I have to tell you, at every encounter I continue to amazed and impressed by these people. Christine has been guaranteed a spot in next years class but they still invite us to the occasional recruiting event or reception in order to “ensure that you remain enthusiastic and interested in our program.” What they forget is how enthralled we are about the program but that just goes to show how thorough and impressive they are. Throughout the process they given us the impression that THEY have been courting and recruiting US into their exclusive program when really I feel like it should be the other way around. This is one of the top Business School programs in the country and they want Christine! (we won’t tell them that she can’t count)

It was a beautiful reception and dinner at the Sorrento Hotel with a brief presentation and then a few alumni spoke. I got so excited for Christine to start this program again, it was the same feeling I had back in the fall when we attended the “Back the School Night Reception” after her first day of class. I distinctly remember sitting in that room over dinner at the table full of her new classmates. It was a feeling of excitement, hope and endless opportunity ahead of us. It was happening! She was taking her first steps into this amazing program, I had just come off 8 months of solid steady work and was a few weeks away from starting another 3 months of work. Life was good! I was SO proud of Christine for everything that she had accomplished and was about to start, and frankly I was proud of myself for everything that I had accomplished and was about to start. That last bit doesn’t happen often, so I always note it when it does =) Two weeks later… well, you know that story by now.

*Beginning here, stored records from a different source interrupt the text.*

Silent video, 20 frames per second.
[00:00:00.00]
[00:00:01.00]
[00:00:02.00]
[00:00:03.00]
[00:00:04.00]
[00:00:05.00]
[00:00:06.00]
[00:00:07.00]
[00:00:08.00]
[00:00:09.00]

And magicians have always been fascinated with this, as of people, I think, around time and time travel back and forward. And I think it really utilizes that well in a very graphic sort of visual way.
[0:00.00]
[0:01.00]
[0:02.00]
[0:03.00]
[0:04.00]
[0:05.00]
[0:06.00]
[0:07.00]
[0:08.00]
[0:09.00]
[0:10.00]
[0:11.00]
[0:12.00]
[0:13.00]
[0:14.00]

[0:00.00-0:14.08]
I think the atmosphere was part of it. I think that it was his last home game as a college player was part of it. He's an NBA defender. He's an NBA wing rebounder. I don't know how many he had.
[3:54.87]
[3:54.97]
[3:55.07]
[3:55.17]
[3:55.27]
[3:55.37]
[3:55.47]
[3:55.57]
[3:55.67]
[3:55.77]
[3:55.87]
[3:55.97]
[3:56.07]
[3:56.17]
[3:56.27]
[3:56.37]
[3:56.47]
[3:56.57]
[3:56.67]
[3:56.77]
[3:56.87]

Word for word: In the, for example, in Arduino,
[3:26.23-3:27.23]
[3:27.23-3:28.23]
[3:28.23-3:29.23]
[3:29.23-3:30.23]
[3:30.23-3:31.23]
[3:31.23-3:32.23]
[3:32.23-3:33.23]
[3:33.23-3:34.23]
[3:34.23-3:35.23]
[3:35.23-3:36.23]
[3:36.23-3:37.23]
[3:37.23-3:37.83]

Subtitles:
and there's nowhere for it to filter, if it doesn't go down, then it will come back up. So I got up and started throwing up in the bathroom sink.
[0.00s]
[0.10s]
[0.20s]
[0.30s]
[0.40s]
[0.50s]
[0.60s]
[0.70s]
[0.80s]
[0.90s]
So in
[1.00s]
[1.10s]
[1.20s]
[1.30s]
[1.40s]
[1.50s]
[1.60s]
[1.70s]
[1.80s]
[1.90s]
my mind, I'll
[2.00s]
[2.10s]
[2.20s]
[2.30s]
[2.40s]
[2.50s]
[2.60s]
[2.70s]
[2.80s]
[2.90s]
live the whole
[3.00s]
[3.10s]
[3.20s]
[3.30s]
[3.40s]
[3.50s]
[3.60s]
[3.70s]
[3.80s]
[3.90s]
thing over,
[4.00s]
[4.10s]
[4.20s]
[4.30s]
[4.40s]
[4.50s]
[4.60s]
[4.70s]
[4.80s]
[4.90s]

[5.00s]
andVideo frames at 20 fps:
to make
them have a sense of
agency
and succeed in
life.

The thing is, I had that same feeling again on Wednesday when I was sitting in the room listing to alumni talk about the program and the opportunities that it provided for them. I looked over at Christine and again was immensely proud of her and I was excited again for the future like I was back before everything happened. This is important to note, I purposely haven’t been “counting down” my number of treatments or spending too much time thinking ahead about an exact date when I will be finished with chemo since we don’t know, and it could change even if we did. But I do feel comfortable looking forward to next fall when Christine will be starting the program again. I assume that by then this painful experience will be be fading into the rear view mirror of our lives (hey look at that, imagery! This is what happens when you start reading books without pictures in them again). We’ll be back where we started, and probably much wiser for the journey.